DATA PREPROCESSING

Article content
Data preprocessing steps in machine learning

Data preprocessing is the first machine learning step in which we transform raw data obtained from various sources into a usable format to implement accurate machine learning models.

Preprocessing phase:

  1. Getting the data set
  2. Importing libraries
  3. Importing datasets
  4. Finding missing data
  5. Encoding categorical data
  6. Splitting dataset into Training and Test set
  7. Feature scaling

GET THE DATASET

The first thing we required is a dataset as a machine learning model completely works on data. The collected data for a particular problem in a proper format is known as the dataset. To use the dataset , we usually put it into a CSV (Comma Separated File - which saves tabular data such as spreadsheets) file. However, sometimes, we may also need to use an HTML or xlsx file.

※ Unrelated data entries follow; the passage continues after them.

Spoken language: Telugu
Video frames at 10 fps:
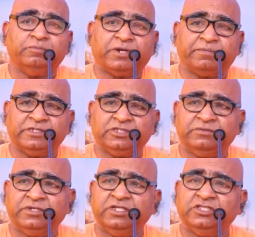ఈ
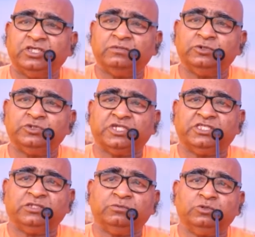ప్రపంచమే నిత్యము
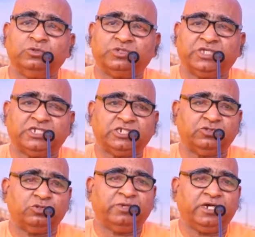సత్యము
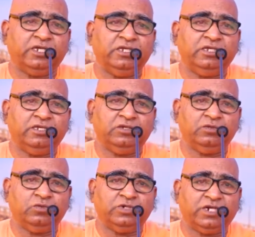శాశ్వతము అయి
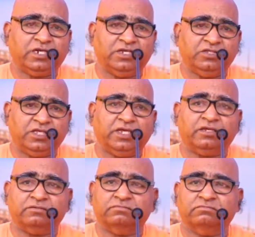ఉన్నట్లయితే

We can also create our dataset by gathering data using various API with Python and put that data into a .csv file.

IMPORTING LIBRARIES

we need to import some predefined Python libraries. These libraries are used to perform some specific jobs. There are three specific libraries that we will use for data preprocessing, which are:

  • Numpy : Numpy Python library is used for including any type of mathematical operation in the code. It is the fundamental package for scientific calculation in Python. ("import numpy as nm")  
  • Matplotlib : It is a Python 2D plotting library, and with this library, we need to import a sub-library pyplot. This library is used to plot any type of charts in Python for the code. ("import matplotlib.pyplot as mpt")
  • Pandas : one of the most famous Python libraries and used for importing and managing the datasets. ("import pandas as pd")

IMPORTING DATASETS

Now we need to import the datasets which we have collected for our machine learning project. But before importing a dataset, we need to set the current directory as a working directory. To set a working directory in Spyder IDE, we need to follow the below steps:

  1. Save your Python file in the directory which contains dataset.
  2. Go to File explorer option in Spyder IDE, and select the required directory.
  3. Click on F5 button or run option to execute the file.

read_csv() function:

Now to import the dataset, we will use read_csv() function of pandas library, which is used to read a csv file and performs various operations on it. Using this function, we can read a csv file locally as well as through an URL.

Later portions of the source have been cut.